Litany of Rights Violations
Earlier in the year, Amnesty International had documented 82 cases of violations of human rights by officers of the dreaded SARS unit between January 2017 and May 2020 hammering on the urgency for reforms and calling for justice to victims of the assaults which include extortion, torture, rape, and killing. In the same vein, the World Internal Security and Police Index (WISPI) ranked Nigeria “the worst performing country” globally in terms of policing in its 2016 report in which concerns were raised that: “There are 219 police officers to 100,000 Nigerians”.
Although the Nigerian government had in 2017 signed the Anti-Torture Act into law, yet the reality on the ground contradicts the letters of the law. Many of the abuses recorded by Amnesty’s investigation into the operations of SARS revealed a similar pattern of excruciating body and mental torture of victims in the hands of the security agents. A 2020 documentary by the British Broadcasting Corporation (BBC) entitled “The Torture Virus” detailed how Nigerian security operatives, including members of the defunct SARS, regularly employ a painful torture technique called ‘tabay’ on suspects in their custody.

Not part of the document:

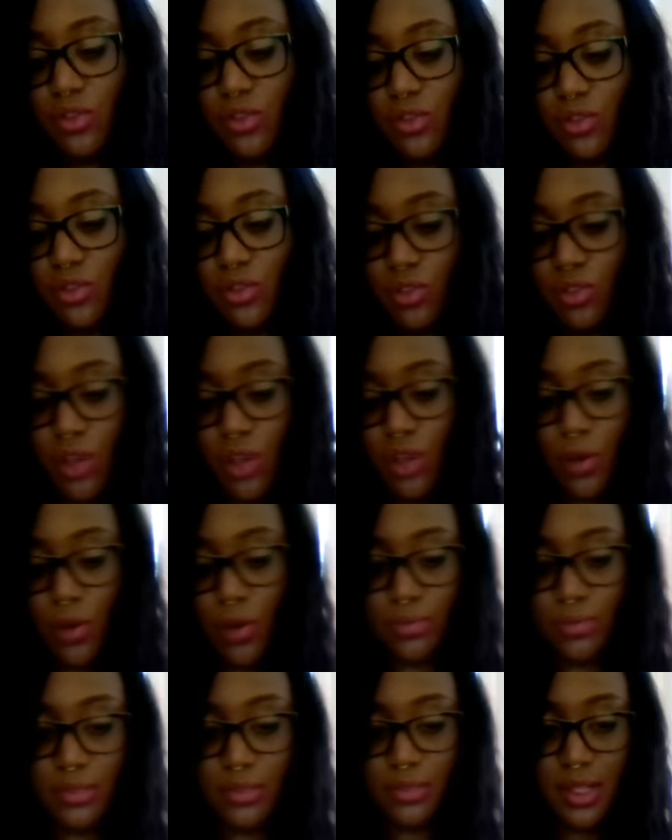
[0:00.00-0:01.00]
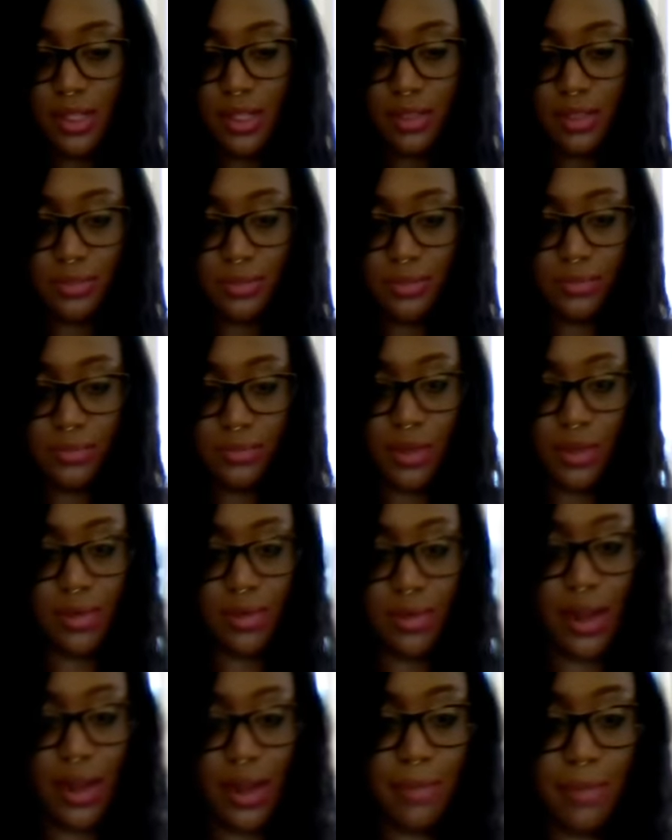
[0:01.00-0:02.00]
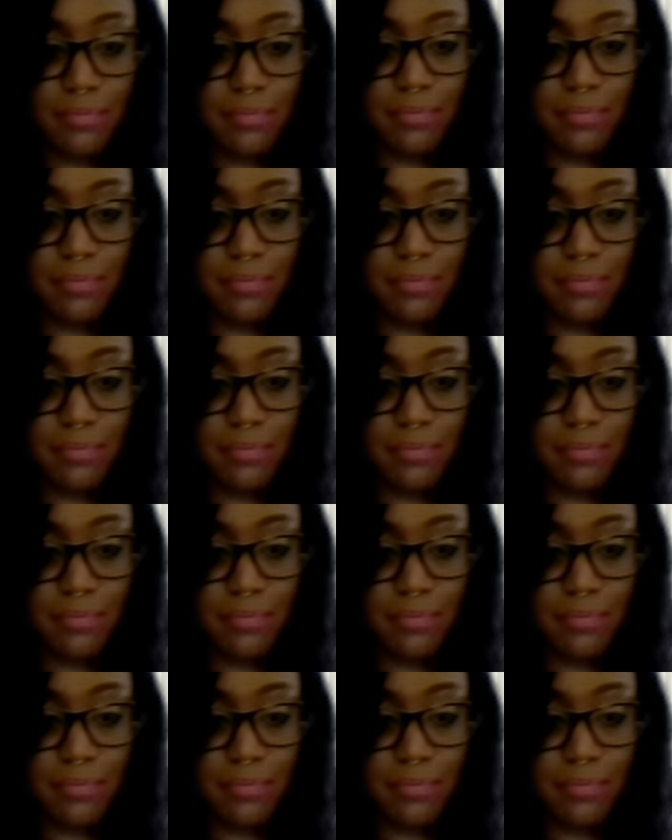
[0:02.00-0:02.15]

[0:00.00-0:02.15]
So, all right.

Unconfirmed reports indicate that as many as 150,000 of the current 400,000 personnel in the Nigeria Police serve as personal guards to Very Important Personalities (VIPs), mostly politicians, musicians, moguls, expatriates etc; basically to anyone and everyone who can personally afford to service the personnel financially. This leaves the policing obligations of the majority of the estimated 200million population to an insignificant 250,000 police officers, representing a ratio of 1 police officer to 668 persons, a far cry from the United Nations’ standard of one police to 400 persons.
It remains to be seen how the faltering political authority in Nigeria is able to turn the table in the face of a popular resentment by the youth. However, it is safe to presume that, judging by the latest happenings, the younger mass of Nigeria’s population would henceforth refuse to be pacified with the superficial lullabies of the past.